L’histoire de la présence internationale en Afghanistan commence en 2001. En réponse aux attentats du 11 septembre contre le World Trade Center et le Pentagone, les États-Unis ont dès le 7 octobre commencé à attaquer les forces du groupe terroriste Al-Qaeda ainsi que le régime afghan formé par les talibans. Le Canada a dépêché des commandos de la 2e Force opérationnelle interarmées en décembre pour appuyer les efforts américains. Dès janvier 2002, ces commandos seront joints par des troupes régulières. Une fois les combats initiaux terminés, la mission canadienne s’est déplacée vers la capitale, Kaboul. Elle y restera de 2003 à 2005 dans le cadre de l’opération Athéna. Sur une décision du gouvernement de Paul Martin, les Forces canadiennes ont ensuite accepté la mission de défendre la province de Kandahar. En juillet 2011, le premier ministre Stephen Harper a retiré la plupart des troupes canadiennes d’Afghanistan. Environ 900 soldats y sont restés, mais à Kaboul seulement, avec le mandat l’entraînement des forces de sécurité afghanes.

En tout, près de 40 000 soldats canadiens ont été déployés en Afghanistan. 158 n’en sont pas revenus. 75% des morts ont eu lieu durant la présence canadienne à Kandahar. Personne ne sait encore combien la mission canadienne aura coûté au total. En 2011, le Directeur parlementaire du budget Kevin Page estimait à 18,1 milliards de dollars le coût de l’intervention entre 2001 et 2011. Il notait à l’époque que l’incohérence de l’information donnée par le gouvernement rendait le travail d’estimation difficile à mener. Comme l’étude de Kevin Page s’arrêtait à 2011, le coût total de l’intervention est certainement supérieur, et tout calcul doit inclure certaines dépenses qui se font jusqu’à longtemps après la fin de la mission, comme les compensations aux blessés ou le remplacement du matériel détruit ou endommagé.

Après 12 ans de présence, il est difficile de dresser un bilan positif de l’intervention. Il est impossible de parler de victoire: depuis 2009, les attaques au moyen de bombes artisanales sont en augmentation constante. D’année en année, de plus en plus de combattants et de civils sont tués. Le nord de l’Afghanistan, qui jusqu’à 2009 connaissait une paix relative, est aux prises avec une augmentation des attaques des talibans. Les élections présidentielles du 5 avril prochain seront suivies avec attention par les pays de la coalition internationale en Afghanistan, qui ont à décider du niveau de leur soutien futur au gouvernement afghan.
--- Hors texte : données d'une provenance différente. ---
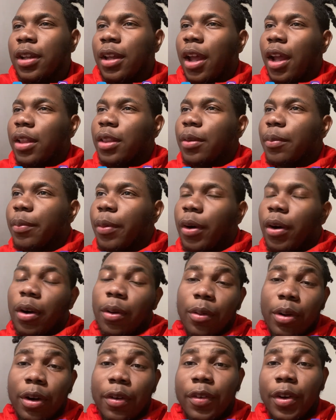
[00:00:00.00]
At the bar,
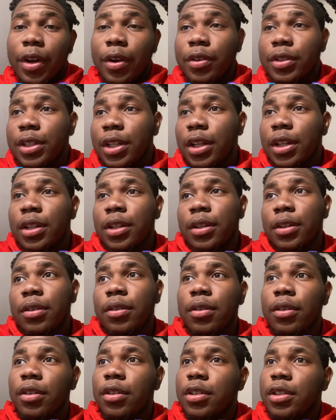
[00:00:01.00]
wherever they was at.
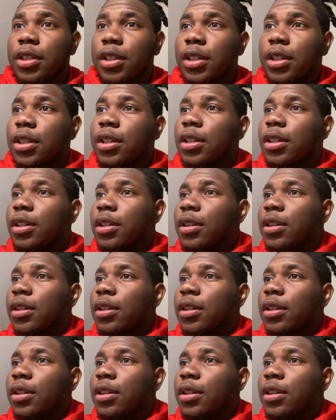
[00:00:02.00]
You know what I'm saying?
Quant aux projets de développement, le bilan est là aussi mitigé. Le Canada a mené trois programmes phares dans la province de Kandahar: éradication de la poliomyélite, construction d’écoles et réfection du barrage de Dahla. L’effort d’éradication de la poliomyélite a permis de vacciner plus de 7 millions d’enfants. Cependant, des cas ont été recensés depuis. Les efforts entrepris sont à risque d’être mis à mal si la sécurité se dégrade encore plus – l’éradication d’une maladie demande des registres très précis, durs à maintenir durant une guerre. Quant aux écoles construites par le Canada, les chiffres officiels ont été nuancés par des reportages récents de La Presse qui faisaient état de défauts de construction majeurs. Les sous-traitants afghans auraient sous-traité les travaux en chaîne, avec un peu moins d’argent restant à chaque niveau ajouté. Le barrage de Dahla, dont la réfection fut confiée à SNC-Lavalin au coût de 50 millions de dollars, est toujours envasé. Les ingénieurs de l’armée américaine estiment qu’il devrait être fonctionnel en 2017.